Imunisasi dalam kegiatan BIAS menargetkan anak sekolah dasar kelas satu untuk mendapat vaksin DT (difteri tetanus) dan vaksin MR serta vaksin DT dan HPV untuk kelas lima. Sedangkan kegiatan BIAN di Sulawesi Tenggara sebelumnya telah dilakukan di empat kota/kabupaten, yaitu Kota Kendari, Kabupaten Konawe Selatan, Muna dan Buton Utara.

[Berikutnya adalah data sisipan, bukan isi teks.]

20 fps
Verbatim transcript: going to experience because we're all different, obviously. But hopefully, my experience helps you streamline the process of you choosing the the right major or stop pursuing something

Pemberian imunisasi dalam BIAN terintegrasi dalam dua kegiatan, yaitu imunisasi tambahan berupa satu dosis vaksin MR secara massal tanpa memandang status imunisasi sebelumnya kepada bayi 9-12 bulan. Dan kegiatan imunisasi kejar berupa pemberian satu atau lebih jenis imunisasi IVP, DPT-HB-HiB untuk melengkapi status imunisasi anak usia 12-59 bulan yang belum imunisasi atau tidak lengkap status imunisasinya.

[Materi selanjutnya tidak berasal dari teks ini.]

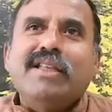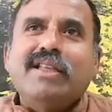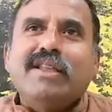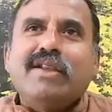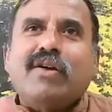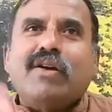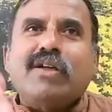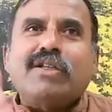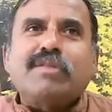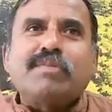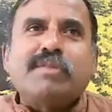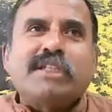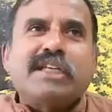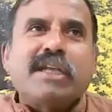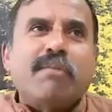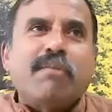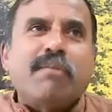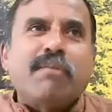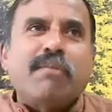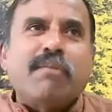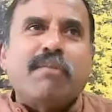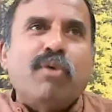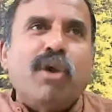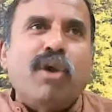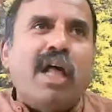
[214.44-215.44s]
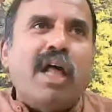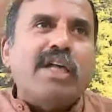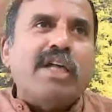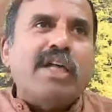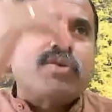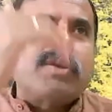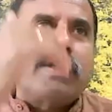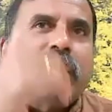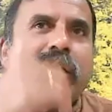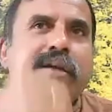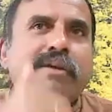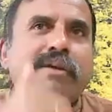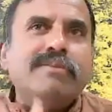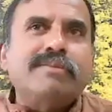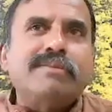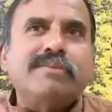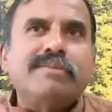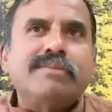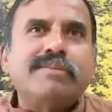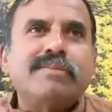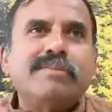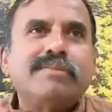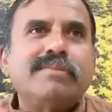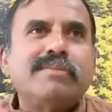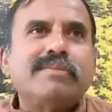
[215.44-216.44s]
There was Mr. Mullah Nasruddin.
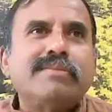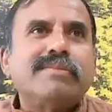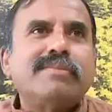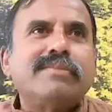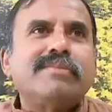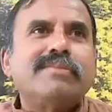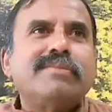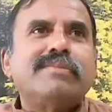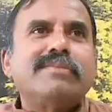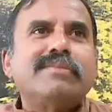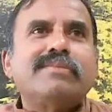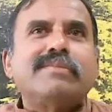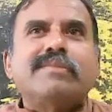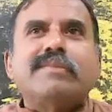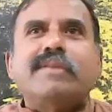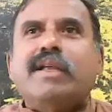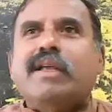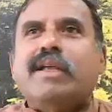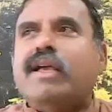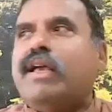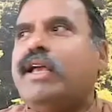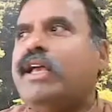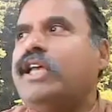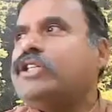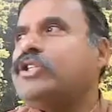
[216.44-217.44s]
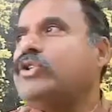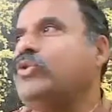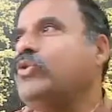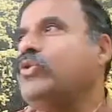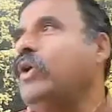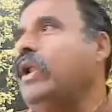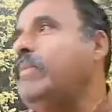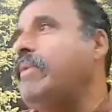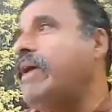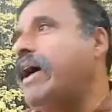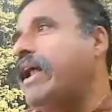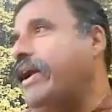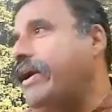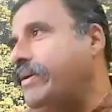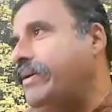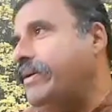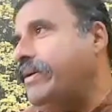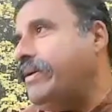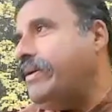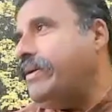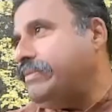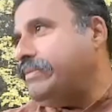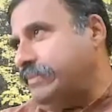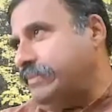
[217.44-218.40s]
He is newly married.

Baca Juga: Dinkes Sulawesi Tenggara Imbau Masyarakat Deteksi Dini Gejala Kanker Payudara

Sementara Kepala Dinas Kesehatan Provinsi Sulawesi Tenggara, dr. Putu Agustin Kusumawati, M.Kes mengatakan, target sasaran vaksinasi di Sulawesi Tenggara untuk vaksin MR adalah 663.958 anak, sedangkan untuk IPV sebanyak 147.045 anak dan OPV 68.751 anak, serta DPT-HB-Hib sebanyak 43.475 anak.